Collection entries:
......

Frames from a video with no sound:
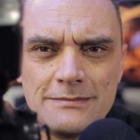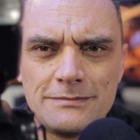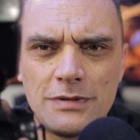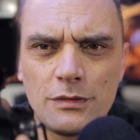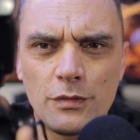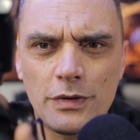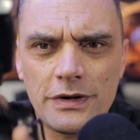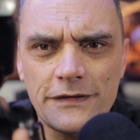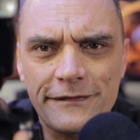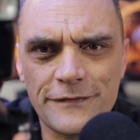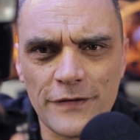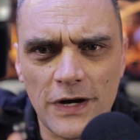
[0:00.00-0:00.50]
But
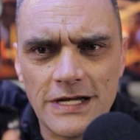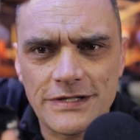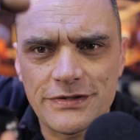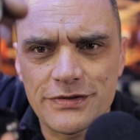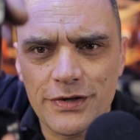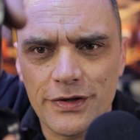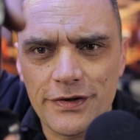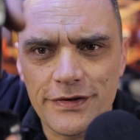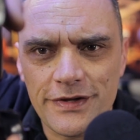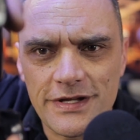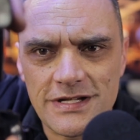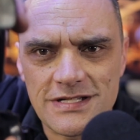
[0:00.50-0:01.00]
what if I
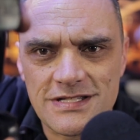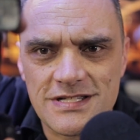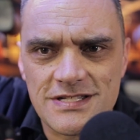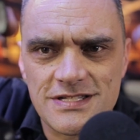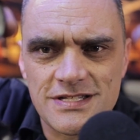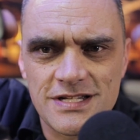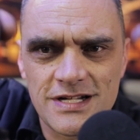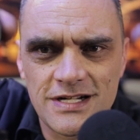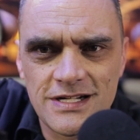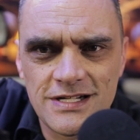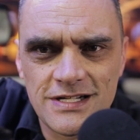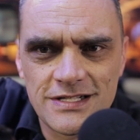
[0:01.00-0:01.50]
do
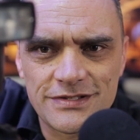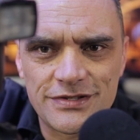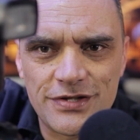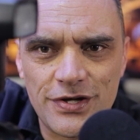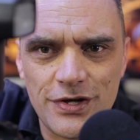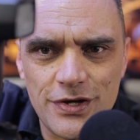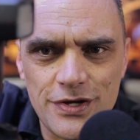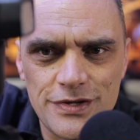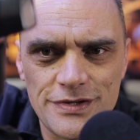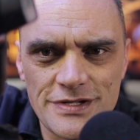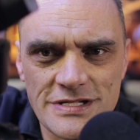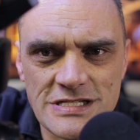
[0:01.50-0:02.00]
this?
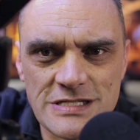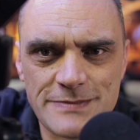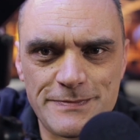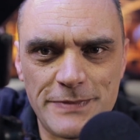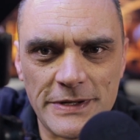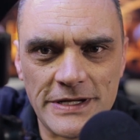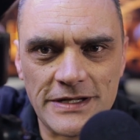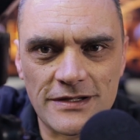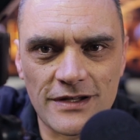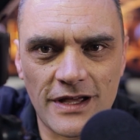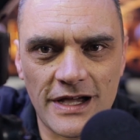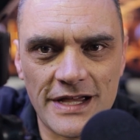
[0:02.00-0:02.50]
Turn the
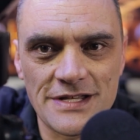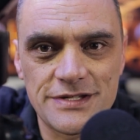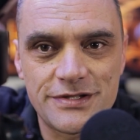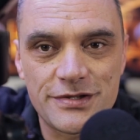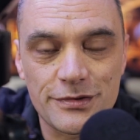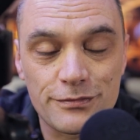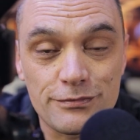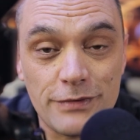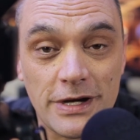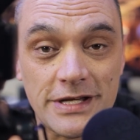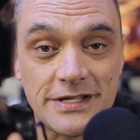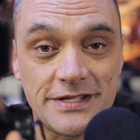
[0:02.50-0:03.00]
speed light and
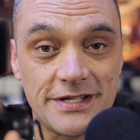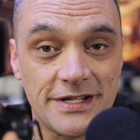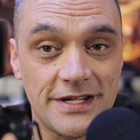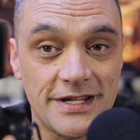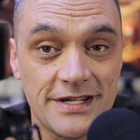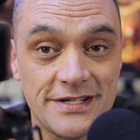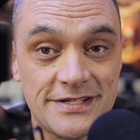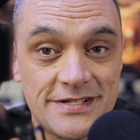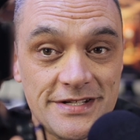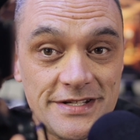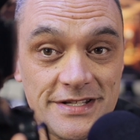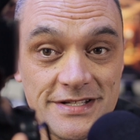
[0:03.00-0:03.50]
direct it
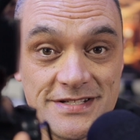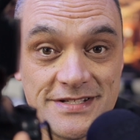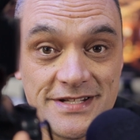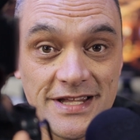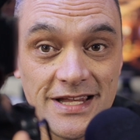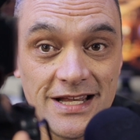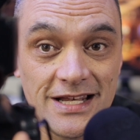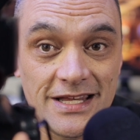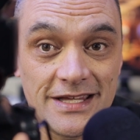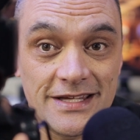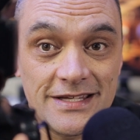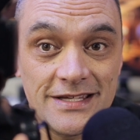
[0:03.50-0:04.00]
into the
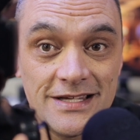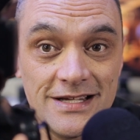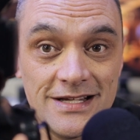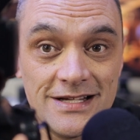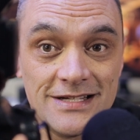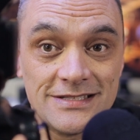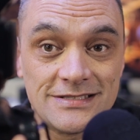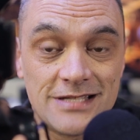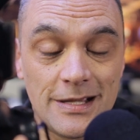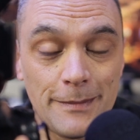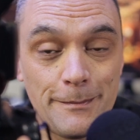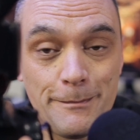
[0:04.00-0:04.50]
ceiling
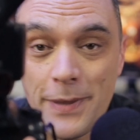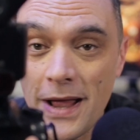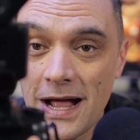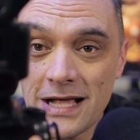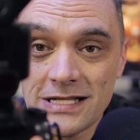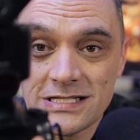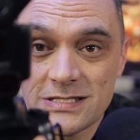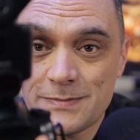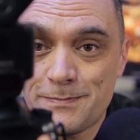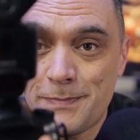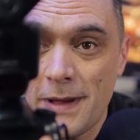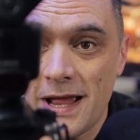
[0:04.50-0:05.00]
to
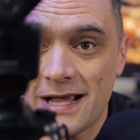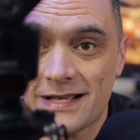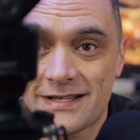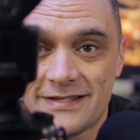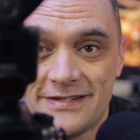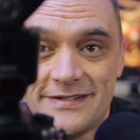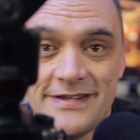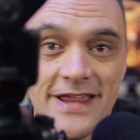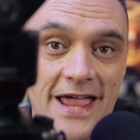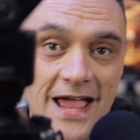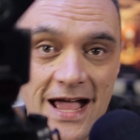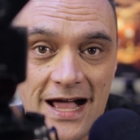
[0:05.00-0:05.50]
bounce back
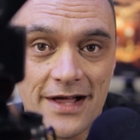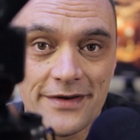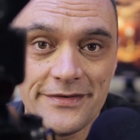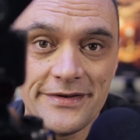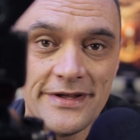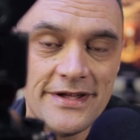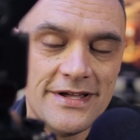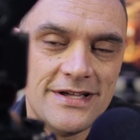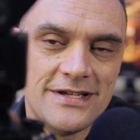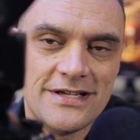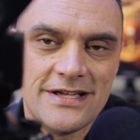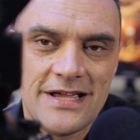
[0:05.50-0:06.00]

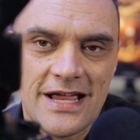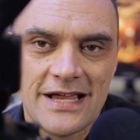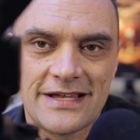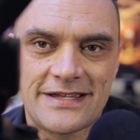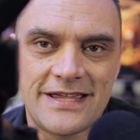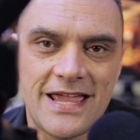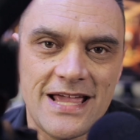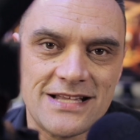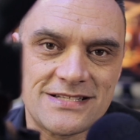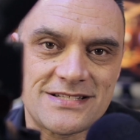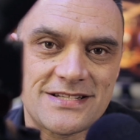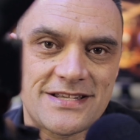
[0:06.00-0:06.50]
down
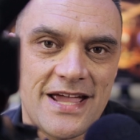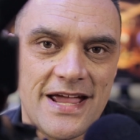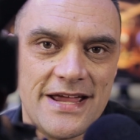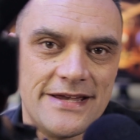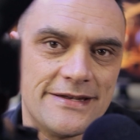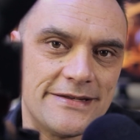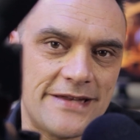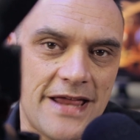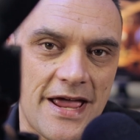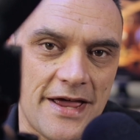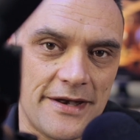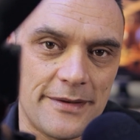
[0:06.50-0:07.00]
and
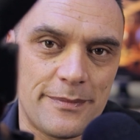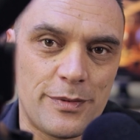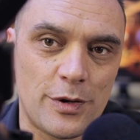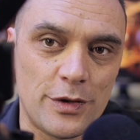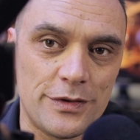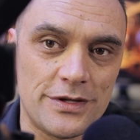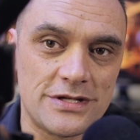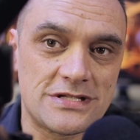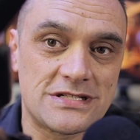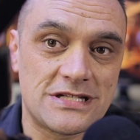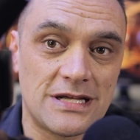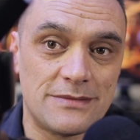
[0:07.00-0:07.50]
cascade it down
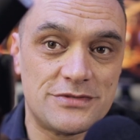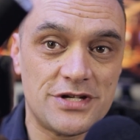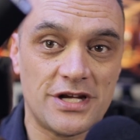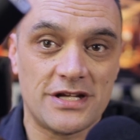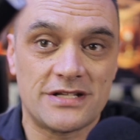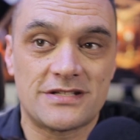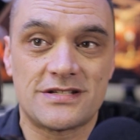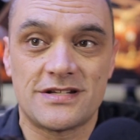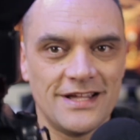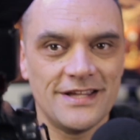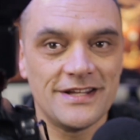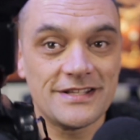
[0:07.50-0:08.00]
upon the
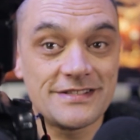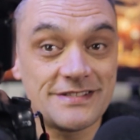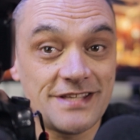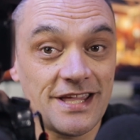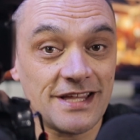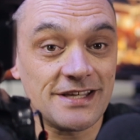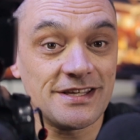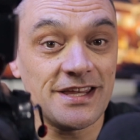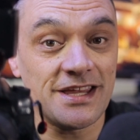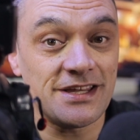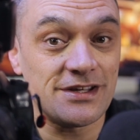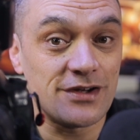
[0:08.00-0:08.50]
subject in a
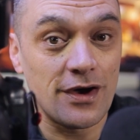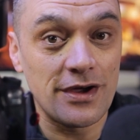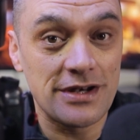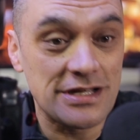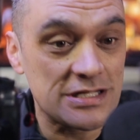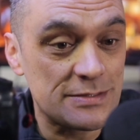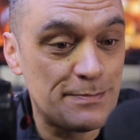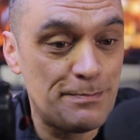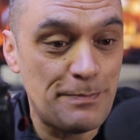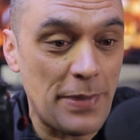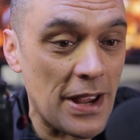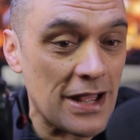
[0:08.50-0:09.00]
technique known
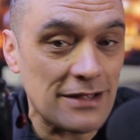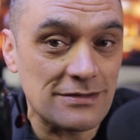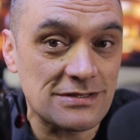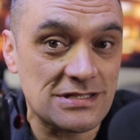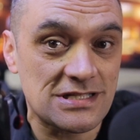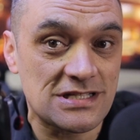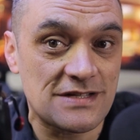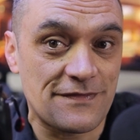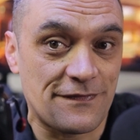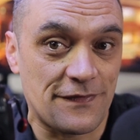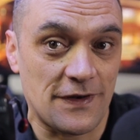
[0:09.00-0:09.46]
as bounce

......

Exercise brief: The records above must be printed exactly, but the pictures they hold should be omitted.

Answer space:
Frames from a video with no sound:
[0:00.00-0:00.50]
But
[0:00.50-0:01.00]
what if I
[0:01.00-0:01.50]
do
[0:01.50-0:02.00]
this?
[0:02.00-0:02.50]
Turn the
[0:02.50-0:03.00]
speed light and
[0:03.00-0:03.50]
direct it
[0:03.50-0:04.00]
into the
[0:04.00-0:04.50]
ceiling
[0:04.50-0:05.00]
to
[0:05.00-0:05.50]
bounce back
[0:05.50-0:06.00]

[0:06.00-0:06.50]
down
[0:06.50-0:07.00]
and
[0:07.00-0:07.50]
cascade it down
[0:07.50-0:08.00]
upon the
[0:08.00-0:08.50]
subject in a
[0:08.50-0:09.00]
technique known
[0:09.00-0:09.46]
as bounce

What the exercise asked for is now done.